Task brief
Please return only the lines from the one holding "[0:00.00-0:01.07]" through the one holding "What the speaker says: (silence)", exactly as they appear in the records below, both ends included.

Exercise data
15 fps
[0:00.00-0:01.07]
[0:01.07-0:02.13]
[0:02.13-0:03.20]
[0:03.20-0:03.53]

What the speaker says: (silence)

* * *

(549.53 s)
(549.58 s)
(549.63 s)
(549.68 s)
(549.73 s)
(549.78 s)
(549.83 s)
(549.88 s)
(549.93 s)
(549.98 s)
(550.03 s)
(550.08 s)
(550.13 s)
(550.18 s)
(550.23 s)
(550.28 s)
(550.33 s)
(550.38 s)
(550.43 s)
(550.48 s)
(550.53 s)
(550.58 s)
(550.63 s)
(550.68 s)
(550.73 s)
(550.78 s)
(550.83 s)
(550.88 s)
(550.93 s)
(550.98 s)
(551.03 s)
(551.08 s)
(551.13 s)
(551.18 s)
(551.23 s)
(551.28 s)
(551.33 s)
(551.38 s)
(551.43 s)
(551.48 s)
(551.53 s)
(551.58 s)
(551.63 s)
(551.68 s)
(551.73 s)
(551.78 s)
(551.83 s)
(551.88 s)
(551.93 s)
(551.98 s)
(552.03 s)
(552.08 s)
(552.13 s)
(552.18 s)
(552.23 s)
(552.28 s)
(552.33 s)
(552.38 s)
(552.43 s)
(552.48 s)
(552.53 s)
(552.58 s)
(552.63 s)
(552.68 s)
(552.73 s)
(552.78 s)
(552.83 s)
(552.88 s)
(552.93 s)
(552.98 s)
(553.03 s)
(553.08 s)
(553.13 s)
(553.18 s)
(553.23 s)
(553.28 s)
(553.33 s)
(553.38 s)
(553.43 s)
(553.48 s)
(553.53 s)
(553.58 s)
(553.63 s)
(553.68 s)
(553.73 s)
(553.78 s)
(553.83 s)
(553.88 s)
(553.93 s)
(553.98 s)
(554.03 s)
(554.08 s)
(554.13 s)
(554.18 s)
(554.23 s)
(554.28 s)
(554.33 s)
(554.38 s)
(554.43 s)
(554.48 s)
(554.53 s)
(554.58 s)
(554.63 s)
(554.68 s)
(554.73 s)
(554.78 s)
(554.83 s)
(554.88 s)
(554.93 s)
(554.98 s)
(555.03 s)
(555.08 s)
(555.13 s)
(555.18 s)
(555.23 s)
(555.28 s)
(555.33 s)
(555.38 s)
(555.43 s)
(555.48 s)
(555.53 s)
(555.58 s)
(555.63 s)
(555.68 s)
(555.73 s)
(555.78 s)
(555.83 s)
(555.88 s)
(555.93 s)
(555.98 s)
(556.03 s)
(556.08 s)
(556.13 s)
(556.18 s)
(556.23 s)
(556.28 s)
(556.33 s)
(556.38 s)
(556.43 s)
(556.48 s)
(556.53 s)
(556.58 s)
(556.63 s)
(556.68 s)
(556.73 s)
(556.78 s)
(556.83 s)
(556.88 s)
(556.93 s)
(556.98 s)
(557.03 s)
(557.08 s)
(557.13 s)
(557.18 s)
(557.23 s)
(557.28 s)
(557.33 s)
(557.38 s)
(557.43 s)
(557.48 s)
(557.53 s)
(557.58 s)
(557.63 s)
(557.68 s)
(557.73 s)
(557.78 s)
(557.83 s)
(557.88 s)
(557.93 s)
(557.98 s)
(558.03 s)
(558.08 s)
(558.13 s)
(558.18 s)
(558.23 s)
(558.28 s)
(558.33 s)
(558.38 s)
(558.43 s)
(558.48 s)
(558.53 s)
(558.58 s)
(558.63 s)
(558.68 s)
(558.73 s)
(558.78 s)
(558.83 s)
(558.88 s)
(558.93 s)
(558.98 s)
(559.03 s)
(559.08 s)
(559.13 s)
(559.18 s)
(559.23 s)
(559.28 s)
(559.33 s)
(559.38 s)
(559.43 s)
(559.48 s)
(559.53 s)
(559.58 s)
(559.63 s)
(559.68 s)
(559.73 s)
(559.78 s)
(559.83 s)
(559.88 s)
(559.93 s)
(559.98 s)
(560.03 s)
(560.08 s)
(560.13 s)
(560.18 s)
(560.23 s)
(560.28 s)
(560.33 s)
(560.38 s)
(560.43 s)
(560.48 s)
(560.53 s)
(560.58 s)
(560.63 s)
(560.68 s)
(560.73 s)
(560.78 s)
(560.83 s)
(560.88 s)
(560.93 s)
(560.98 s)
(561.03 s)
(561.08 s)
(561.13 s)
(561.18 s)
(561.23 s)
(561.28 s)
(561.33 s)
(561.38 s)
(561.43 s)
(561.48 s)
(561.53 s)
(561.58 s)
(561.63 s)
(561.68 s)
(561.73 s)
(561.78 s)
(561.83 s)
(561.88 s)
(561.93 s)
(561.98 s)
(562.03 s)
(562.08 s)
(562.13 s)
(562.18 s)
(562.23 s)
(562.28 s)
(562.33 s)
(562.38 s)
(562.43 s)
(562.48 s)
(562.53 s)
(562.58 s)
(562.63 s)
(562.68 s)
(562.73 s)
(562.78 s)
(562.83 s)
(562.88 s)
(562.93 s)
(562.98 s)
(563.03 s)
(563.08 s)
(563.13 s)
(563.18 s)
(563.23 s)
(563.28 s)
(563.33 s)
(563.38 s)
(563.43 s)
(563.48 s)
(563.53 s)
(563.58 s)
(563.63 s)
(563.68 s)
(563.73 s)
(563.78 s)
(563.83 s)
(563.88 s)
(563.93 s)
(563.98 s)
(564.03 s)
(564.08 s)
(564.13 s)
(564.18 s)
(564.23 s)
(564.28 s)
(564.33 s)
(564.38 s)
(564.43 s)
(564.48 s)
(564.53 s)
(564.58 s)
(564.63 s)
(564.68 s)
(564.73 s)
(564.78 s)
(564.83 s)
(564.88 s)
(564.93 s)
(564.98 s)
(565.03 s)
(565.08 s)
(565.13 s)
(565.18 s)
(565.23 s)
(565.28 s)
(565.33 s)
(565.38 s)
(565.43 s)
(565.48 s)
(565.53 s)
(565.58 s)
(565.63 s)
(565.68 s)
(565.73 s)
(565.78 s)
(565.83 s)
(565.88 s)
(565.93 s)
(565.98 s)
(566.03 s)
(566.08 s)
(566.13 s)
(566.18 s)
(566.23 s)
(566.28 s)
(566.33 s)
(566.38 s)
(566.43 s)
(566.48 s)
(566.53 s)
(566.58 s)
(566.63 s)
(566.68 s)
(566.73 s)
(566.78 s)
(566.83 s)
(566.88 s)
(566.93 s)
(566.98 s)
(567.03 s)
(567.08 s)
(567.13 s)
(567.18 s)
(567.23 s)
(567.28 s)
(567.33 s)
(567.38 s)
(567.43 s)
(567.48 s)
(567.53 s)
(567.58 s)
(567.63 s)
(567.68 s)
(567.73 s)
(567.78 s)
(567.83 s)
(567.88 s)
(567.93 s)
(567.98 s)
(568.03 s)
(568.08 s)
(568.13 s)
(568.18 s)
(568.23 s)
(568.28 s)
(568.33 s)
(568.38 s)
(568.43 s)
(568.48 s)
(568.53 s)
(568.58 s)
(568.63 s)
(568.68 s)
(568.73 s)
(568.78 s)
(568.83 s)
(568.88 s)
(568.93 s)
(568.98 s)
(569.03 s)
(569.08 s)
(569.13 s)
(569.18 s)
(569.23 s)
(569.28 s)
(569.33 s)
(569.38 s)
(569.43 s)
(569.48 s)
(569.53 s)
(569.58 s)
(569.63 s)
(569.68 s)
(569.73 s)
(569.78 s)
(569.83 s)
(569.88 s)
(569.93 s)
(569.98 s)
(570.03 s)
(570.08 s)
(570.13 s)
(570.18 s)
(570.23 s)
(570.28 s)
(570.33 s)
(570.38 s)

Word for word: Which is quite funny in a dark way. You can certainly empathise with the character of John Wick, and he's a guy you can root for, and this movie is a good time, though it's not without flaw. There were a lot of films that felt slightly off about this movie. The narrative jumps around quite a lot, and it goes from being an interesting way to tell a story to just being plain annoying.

Solved problem
[0:00.00-0:01.07]
[0:01.07-0:02.13]
[0:02.13-0:03.20]
[0:03.20-0:03.53]

What the speaker says: (silence)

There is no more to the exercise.